■ WHAT IS REQUIRED
Take the line with "[6:13.87-6:17.27]" as the first and the last line of the data as the end. Write out both and every line between exactly, except pictures.

[Records contained in a dataset]

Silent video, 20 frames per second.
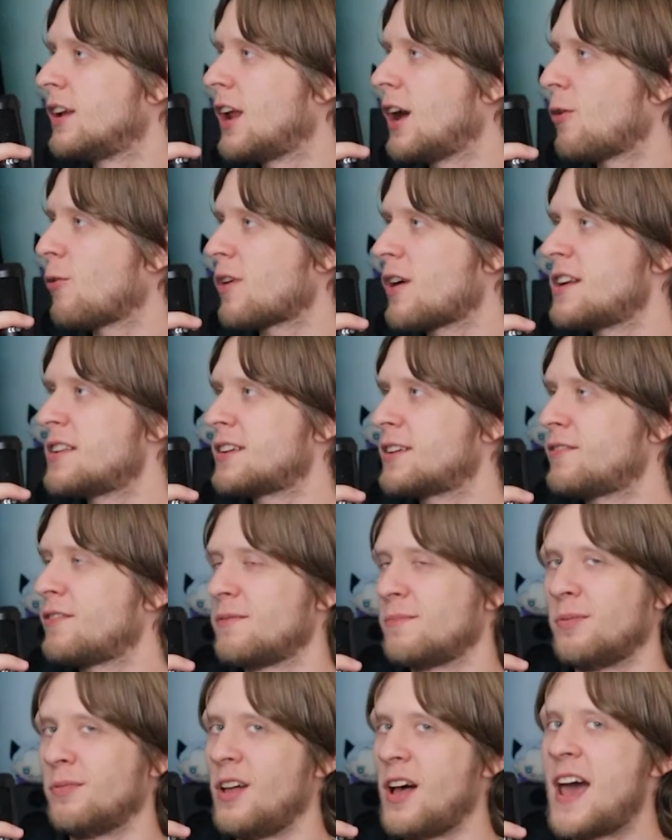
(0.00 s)
You know, we're on a
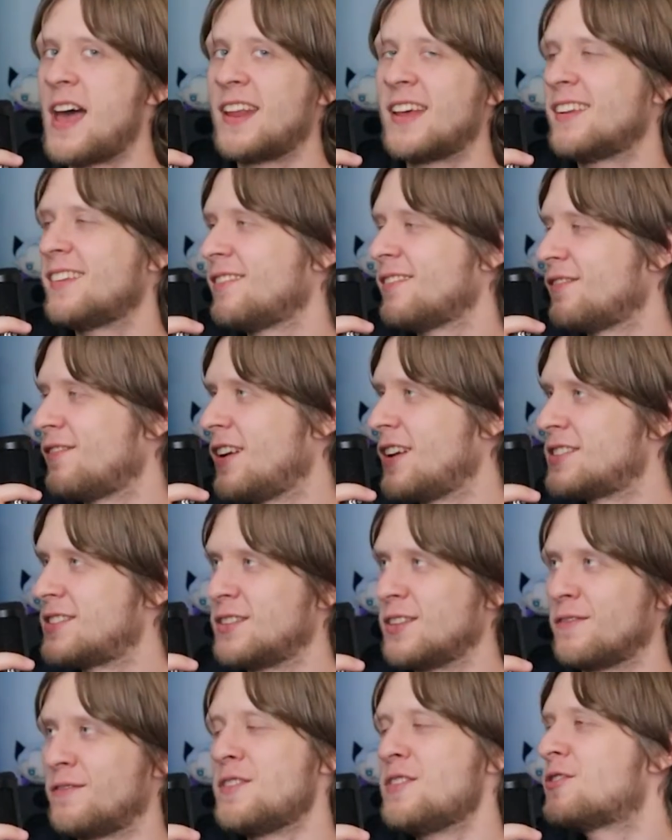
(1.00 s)
different planet. It's
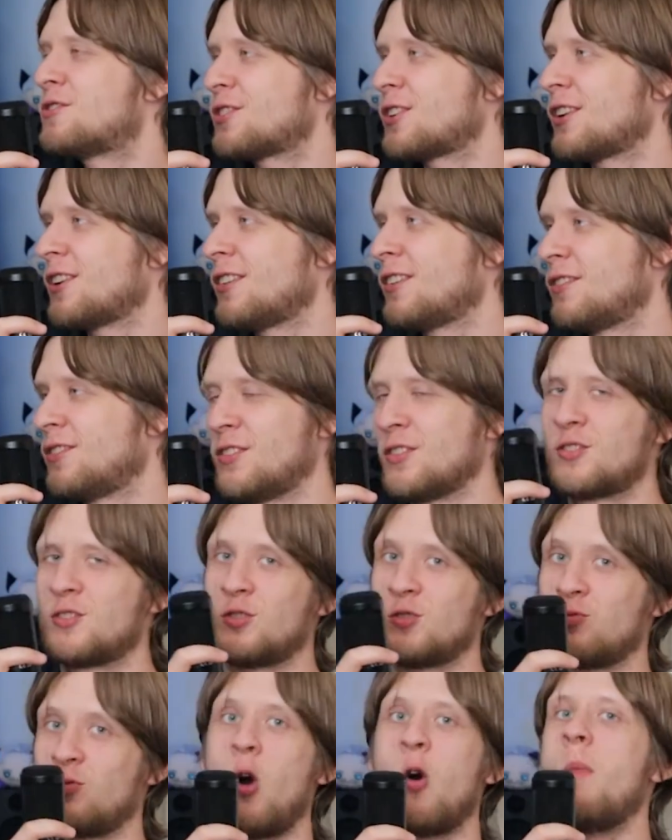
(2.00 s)
the future. They're
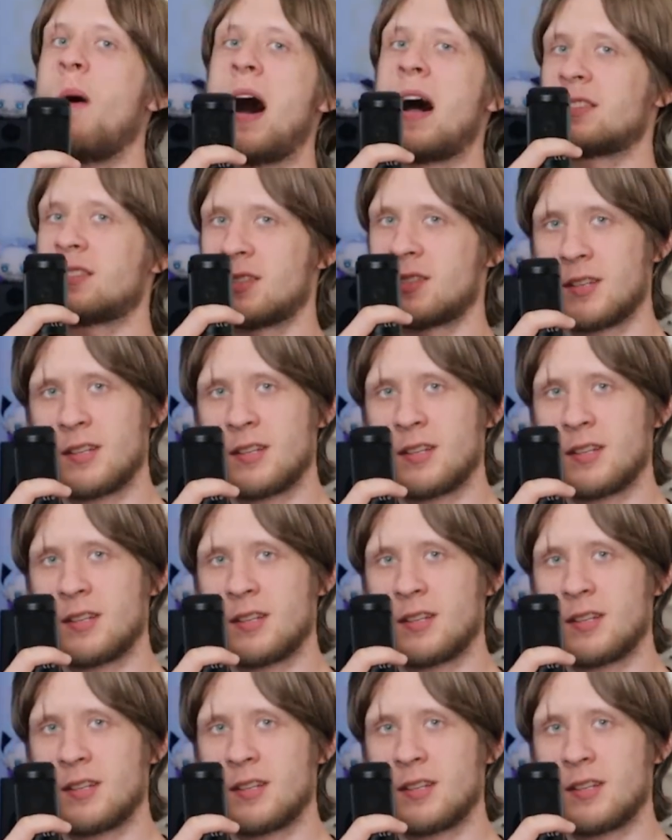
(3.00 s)
just robots.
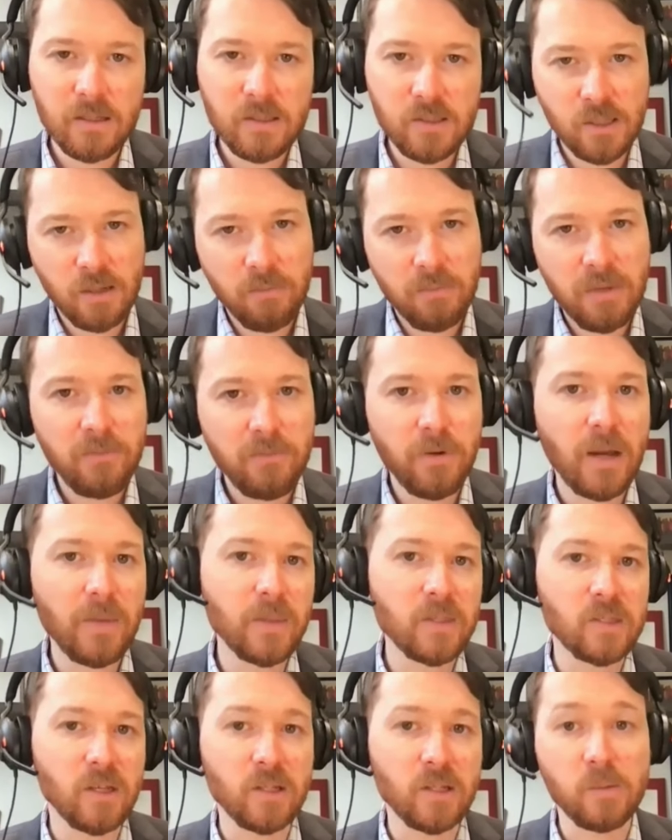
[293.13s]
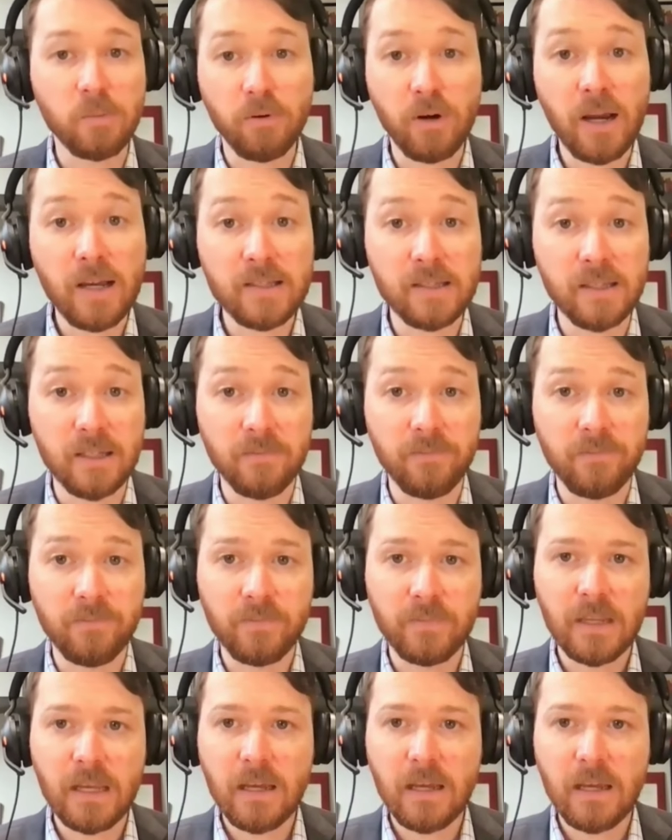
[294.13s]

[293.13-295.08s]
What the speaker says: Some may find this unsurprising.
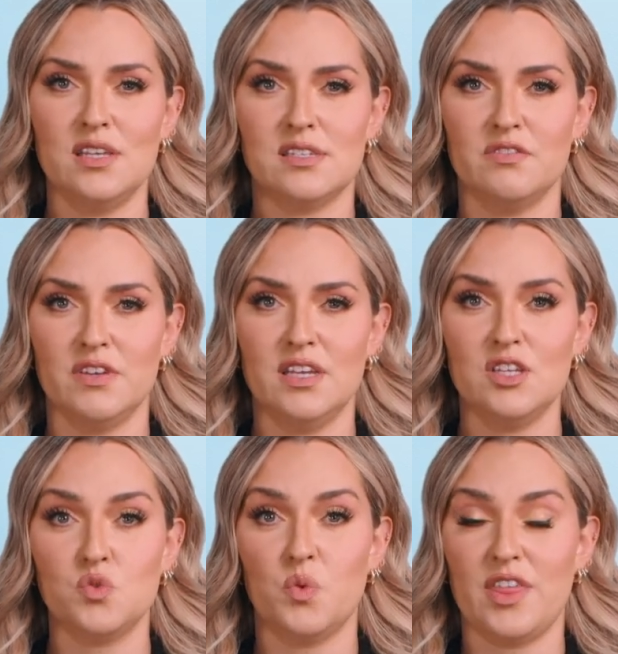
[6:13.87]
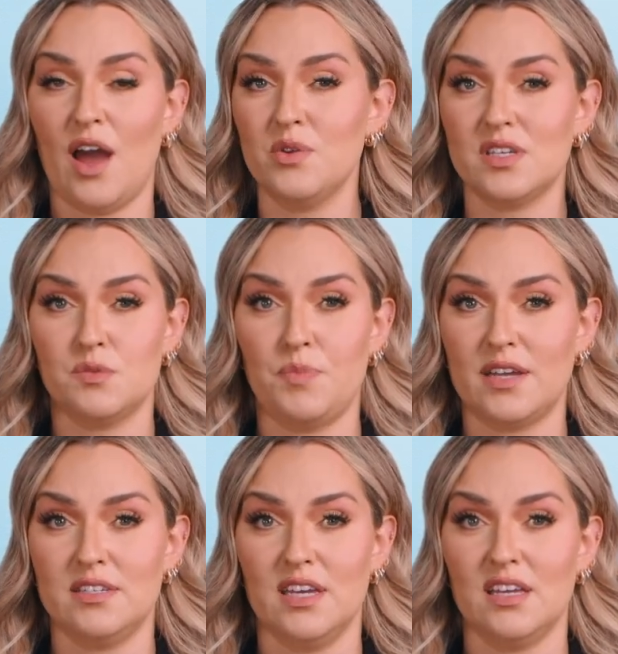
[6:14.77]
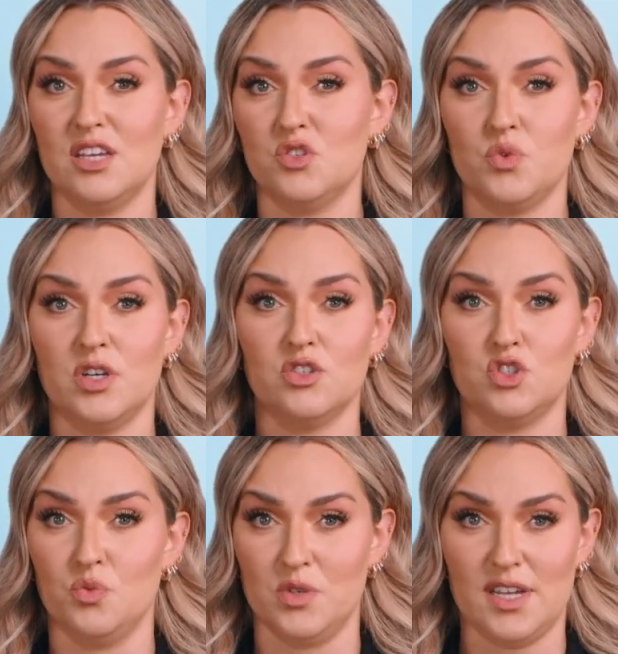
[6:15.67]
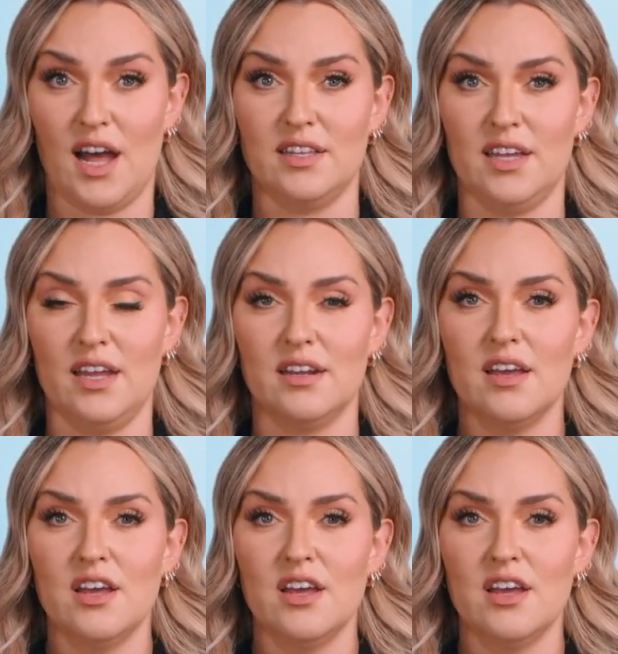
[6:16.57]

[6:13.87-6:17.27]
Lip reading: civilians without expecting Israel to retaliate.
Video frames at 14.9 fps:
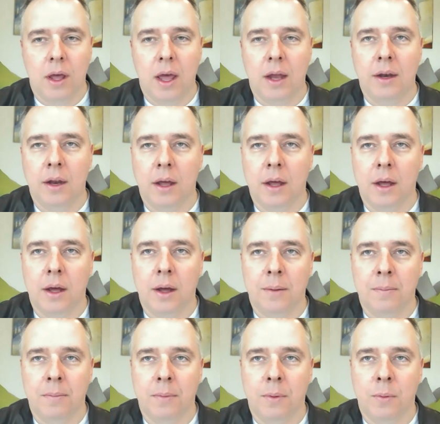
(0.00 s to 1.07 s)
and
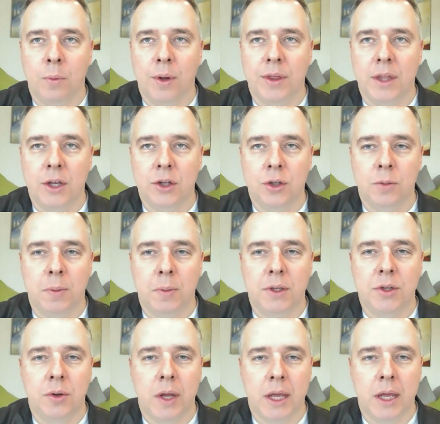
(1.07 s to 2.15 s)
um, what they should be
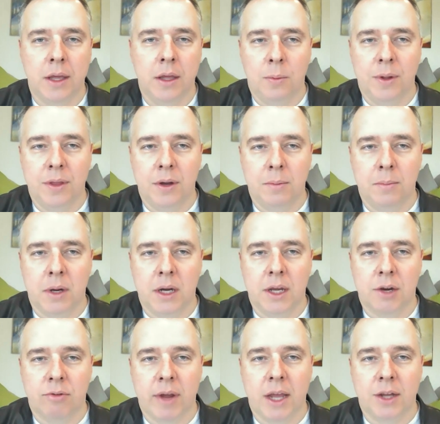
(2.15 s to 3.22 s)
doing with their
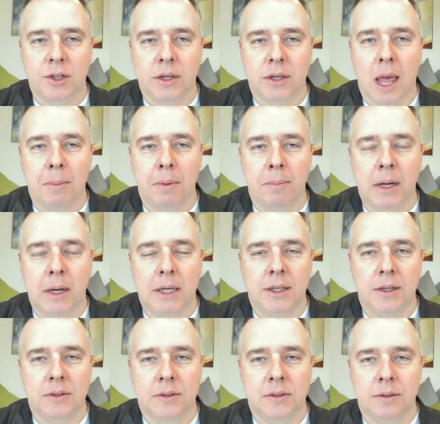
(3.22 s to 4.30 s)
money creation
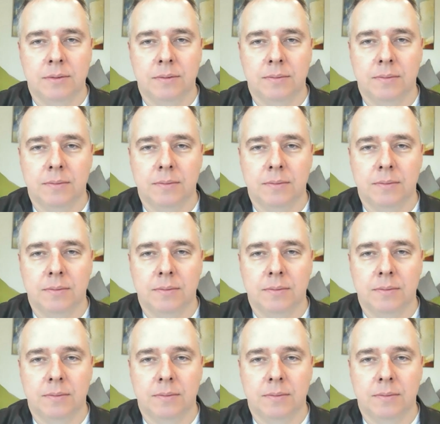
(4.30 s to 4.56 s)
capabilities?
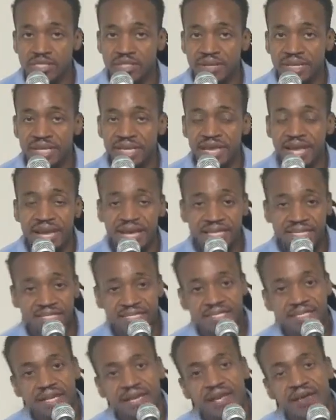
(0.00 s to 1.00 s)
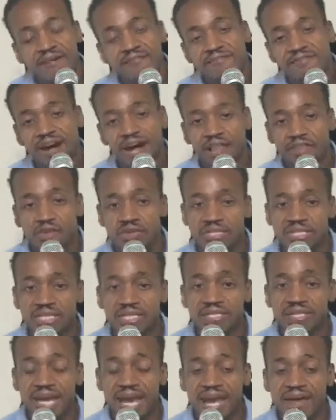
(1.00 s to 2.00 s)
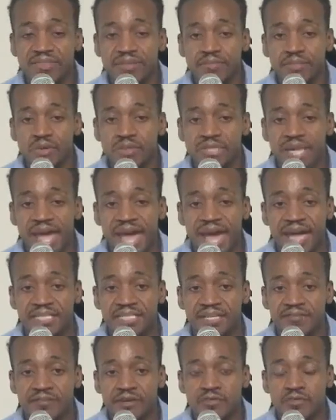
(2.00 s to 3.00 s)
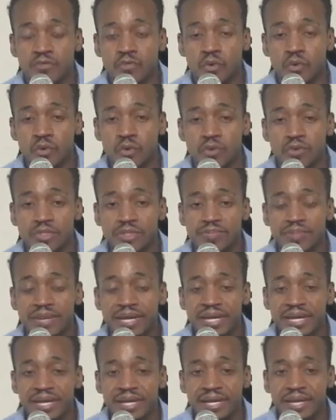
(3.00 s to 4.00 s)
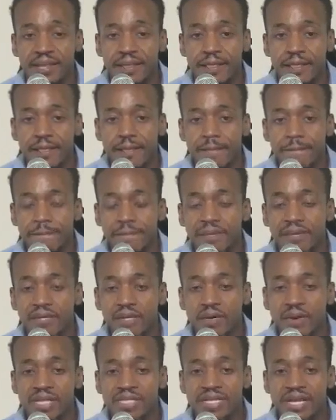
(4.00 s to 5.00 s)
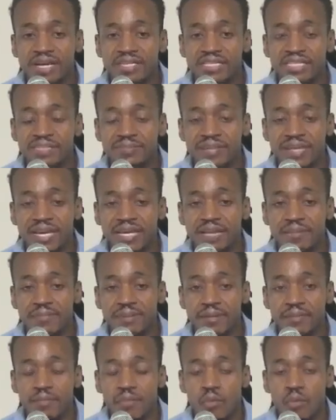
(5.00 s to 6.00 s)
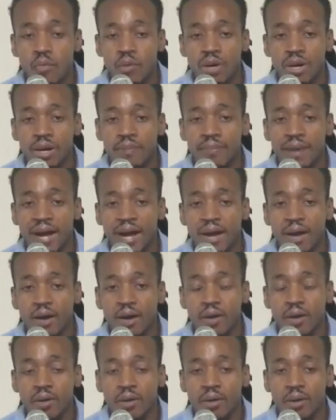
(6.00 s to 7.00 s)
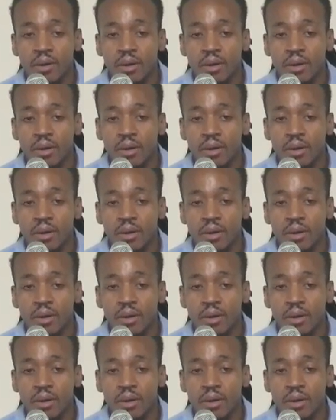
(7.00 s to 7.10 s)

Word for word: I mean, yes, fathers didn't have the most active of roles, but you know, it does explain a bit more about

■ RESPONSE
[6:13.87-6:17.27]
Lip reading: civilians without expecting Israel to retaliate.
Video frames at 14.9 fps:
(0.00 s to 1.07 s)
and
(1.07 s to 2.15 s)
um, what they should be
(2.15 s to 3.22 s)
doing with their
(3.22 s to 4.30 s)
money creation
(4.30 s to 4.56 s)
capabilities?
(0.00 s to 1.00 s)
(1.00 s to 2.00 s)
(2.00 s to 3.00 s)
(3.00 s to 4.00 s)
(4.00 s to 5.00 s)
(5.00 s to 6.00 s)
(6.00 s to 7.00 s)
(7.00 s to 7.10 s)

Word for word: I mean, yes, fathers didn't have the most active of roles, but you know, it does explain a bit more about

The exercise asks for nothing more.